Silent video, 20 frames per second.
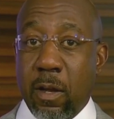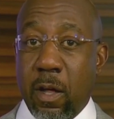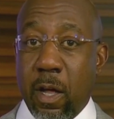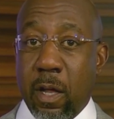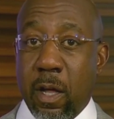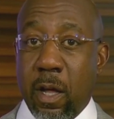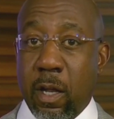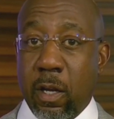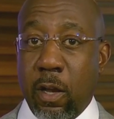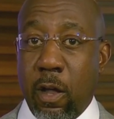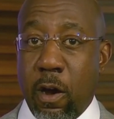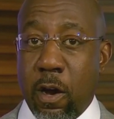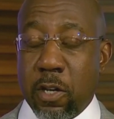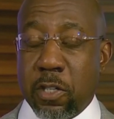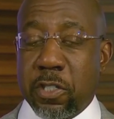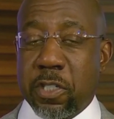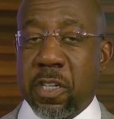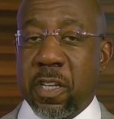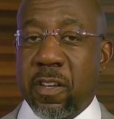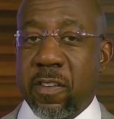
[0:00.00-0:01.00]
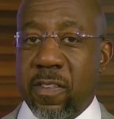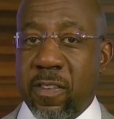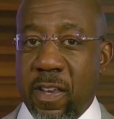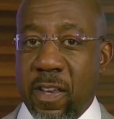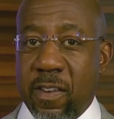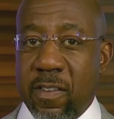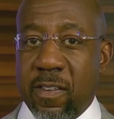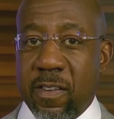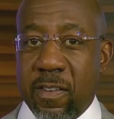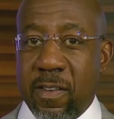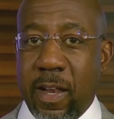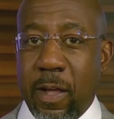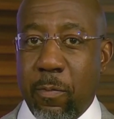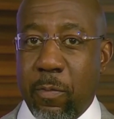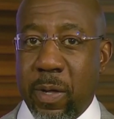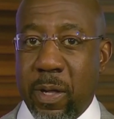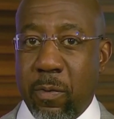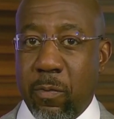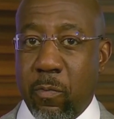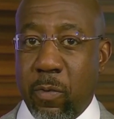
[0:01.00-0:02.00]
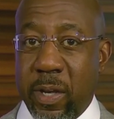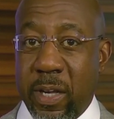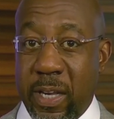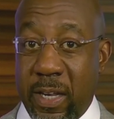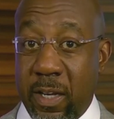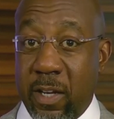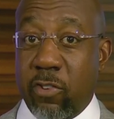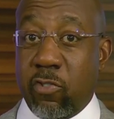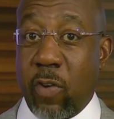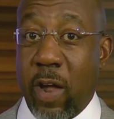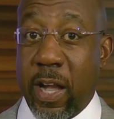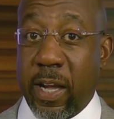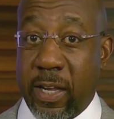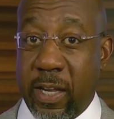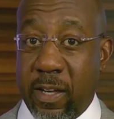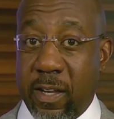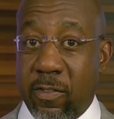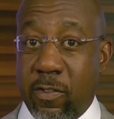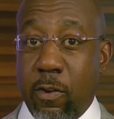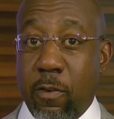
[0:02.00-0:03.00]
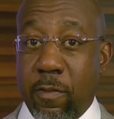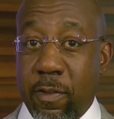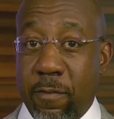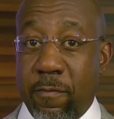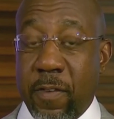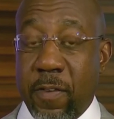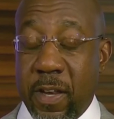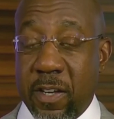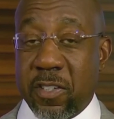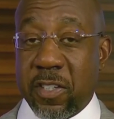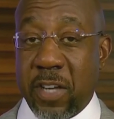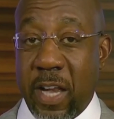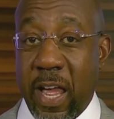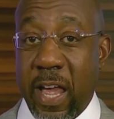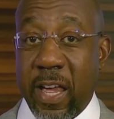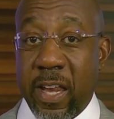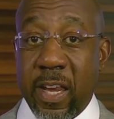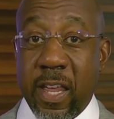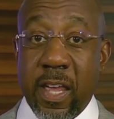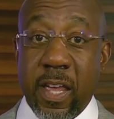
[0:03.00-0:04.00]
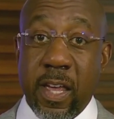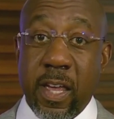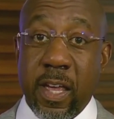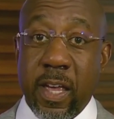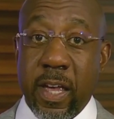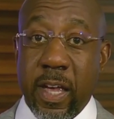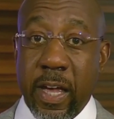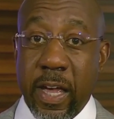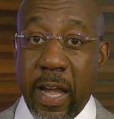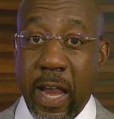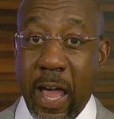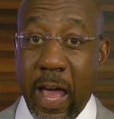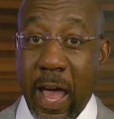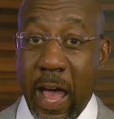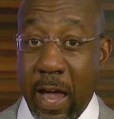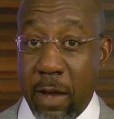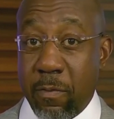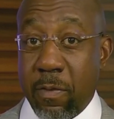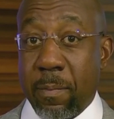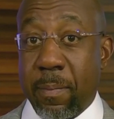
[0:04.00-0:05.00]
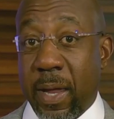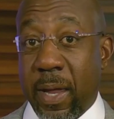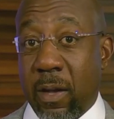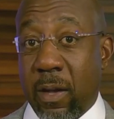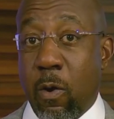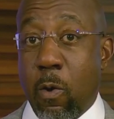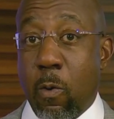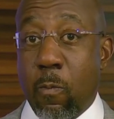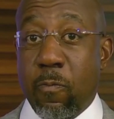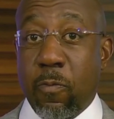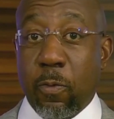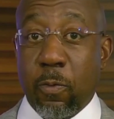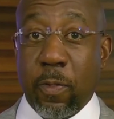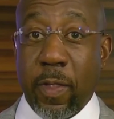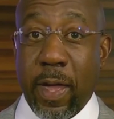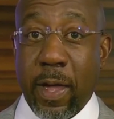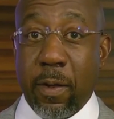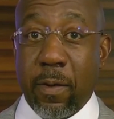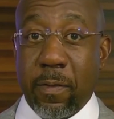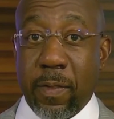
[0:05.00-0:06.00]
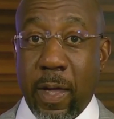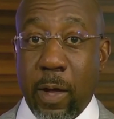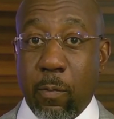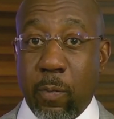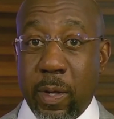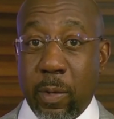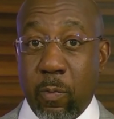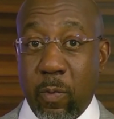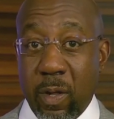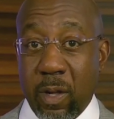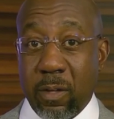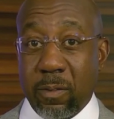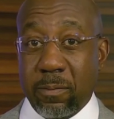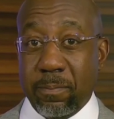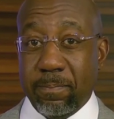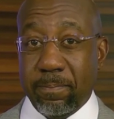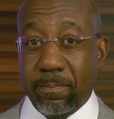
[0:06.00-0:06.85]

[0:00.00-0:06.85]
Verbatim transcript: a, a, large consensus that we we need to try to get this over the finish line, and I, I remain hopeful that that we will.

··········

■ **TASK OBJECTIVE**
All the material shown above is to be copied exactly, with no pictures carried over.

■ **EXPECTED ANSWER**
Silent video, 20 frames per second.
[0:00.00-0:01.00]
[0:01.00-0:02.00]
[0:02.00-0:03.00]
[0:03.00-0:04.00]
[0:04.00-0:05.00]
[0:05.00-0:06.00]
[0:06.00-0:06.85]

[0:00.00-0:06.85]
Verbatim transcript: a, a, large consensus that we we need to try to get this over the finish line, and I, I remain hopeful that that we will.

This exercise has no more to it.